In my view, even giving the most generous ambit to the approach indicated by this Court in Royal Brompton Hospital NHS Trust v Hammond and others [2001] EWCA Civ 550, this matter should not be allowed to go to trial so that Mr Mayrick can advance a case based on a representation which is unsupported by any evidence, which is raised for the first time in this Court and which was expressly disavowed by his counsel before Mr Justice Hart.
Conclusion
The facts in this matter require detailed analysis.
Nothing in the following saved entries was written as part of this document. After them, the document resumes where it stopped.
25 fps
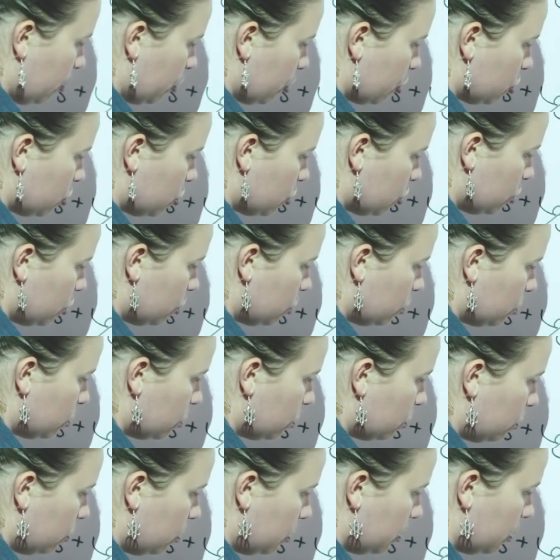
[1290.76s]
the
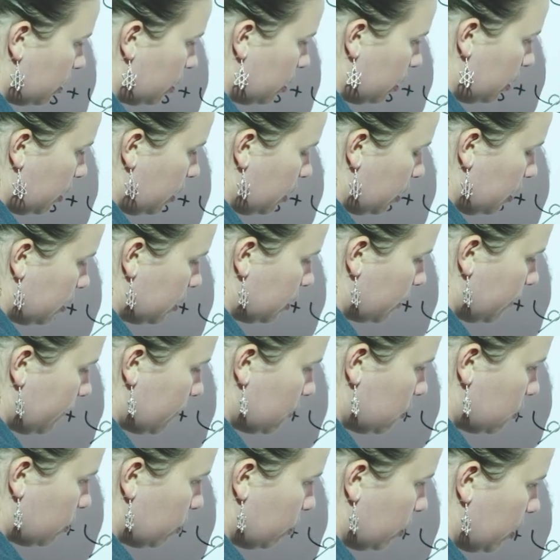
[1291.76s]
2
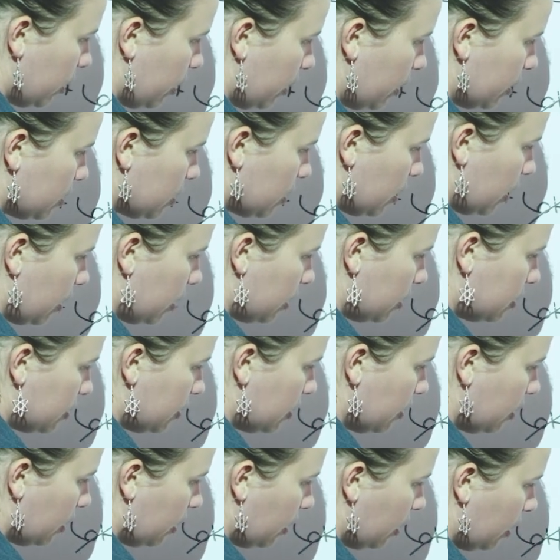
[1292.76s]
nitrogen
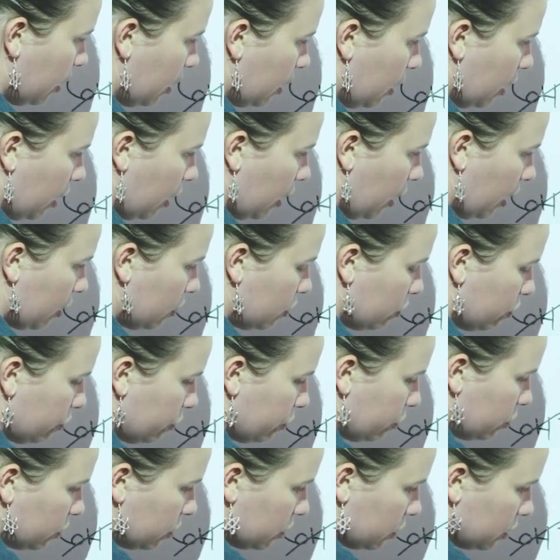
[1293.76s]
monoxide, and the
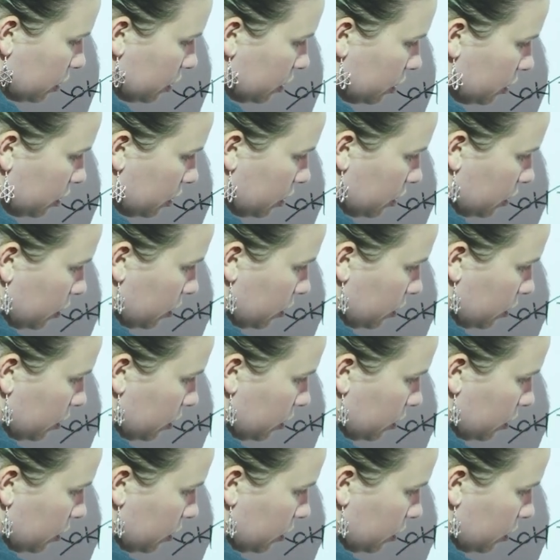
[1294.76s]
4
But when analysed on the basis of the unchallenged documentary evidence, and after making all proper assumptions in favour of Mr Mayrick on matters which are in dispute, it can be seen that there is no real prospect of a successful defence to the College’s claim for specific performance of the compromise agreement. The conclusion reached, in turn, by Judge Cooke and Mr Justice Hart was correct. I would dismiss this appeal.
Lady Justice Hallett:
I am indebted to Chadwick LJ for his detailed analysis of this case. For the reasons which he gives, I too would dismiss this appeal.
Mr Justice Lindsay:
If, by way of a compromise of disputed issues as to ownership between two or more parties, one of the parties becomes, as between them, the undisputed owner, can he later seek to undo the compromise between the parties to it by claiming (or even proving) that, properly examined in the light of facts which he knew of at the time of the compromise but had chosen not then to have raised, his ownership had been indisputable? Unless a firm negative answer is given to that question countless compromises intended to avoid further litigation would prove to be little more than an irresistible invitation to yet later proceedings. For my part, I would thus single out for particular emphasis paragraph 55 in Chadwick LJ’s judgment. I agree both with the conclusions reached by Chadwick LJ and his reasons for them; I too would dismiss this appeal.